__Provided records__.
*** Block opens ***
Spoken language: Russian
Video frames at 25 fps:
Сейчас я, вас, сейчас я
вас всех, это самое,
*** Block closes ***
*** Block opens ***
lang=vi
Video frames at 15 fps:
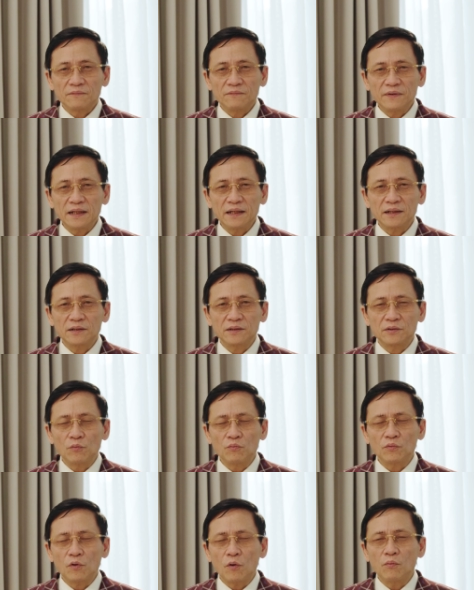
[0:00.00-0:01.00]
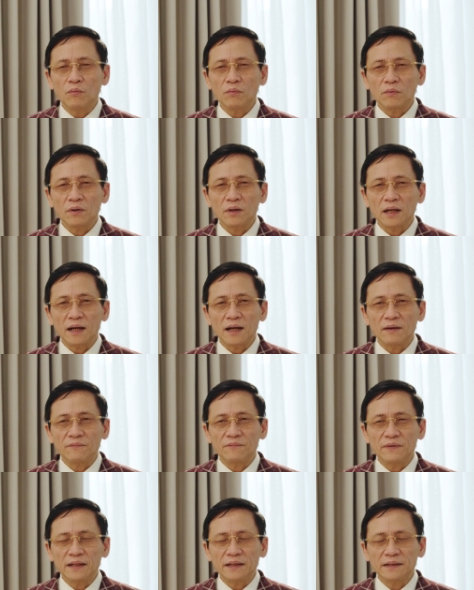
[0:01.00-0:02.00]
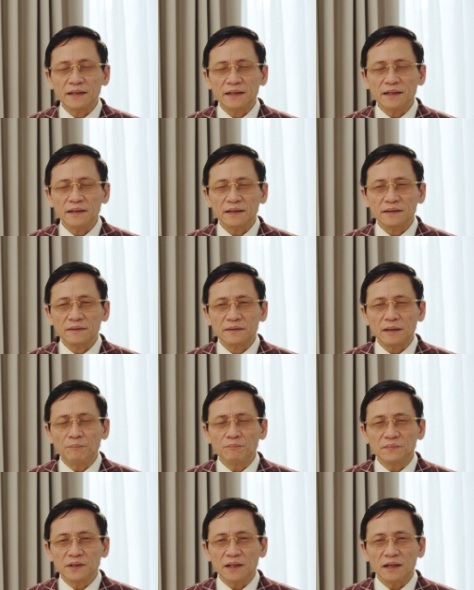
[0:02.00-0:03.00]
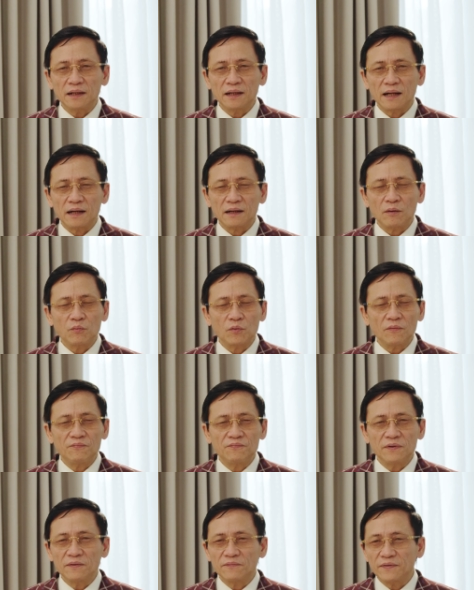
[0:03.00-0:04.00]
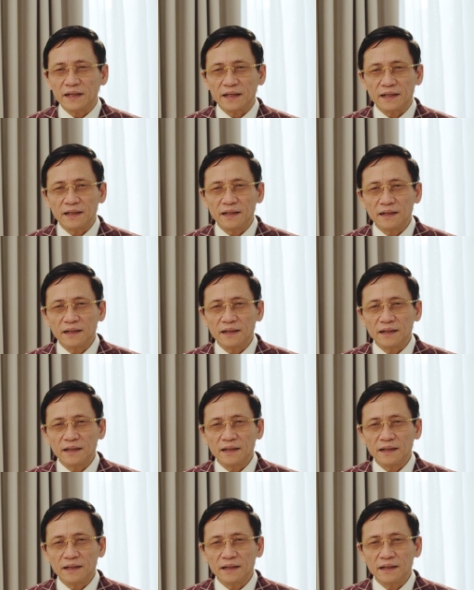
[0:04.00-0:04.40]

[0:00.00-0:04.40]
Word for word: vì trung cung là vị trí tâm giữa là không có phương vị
*** Block closes ***
__What the task asks__.
Only the lines above starting with the line with "Video frames at 15" and going on through the line with "Word for word: vì" belong in the answer; repeat them exactly, minus any picture.

__Task output__.
Video frames at 15 fps:
[0:00.00-0:01.00]
[0:01.00-0:02.00]
[0:02.00-0:03.00]
[0:03.00-0:04.00]
[0:04.00-0:04.40]

[0:00.00-0:04.40]
Word for word: vì trung cung là vị trí tâm giữa là không có phương vị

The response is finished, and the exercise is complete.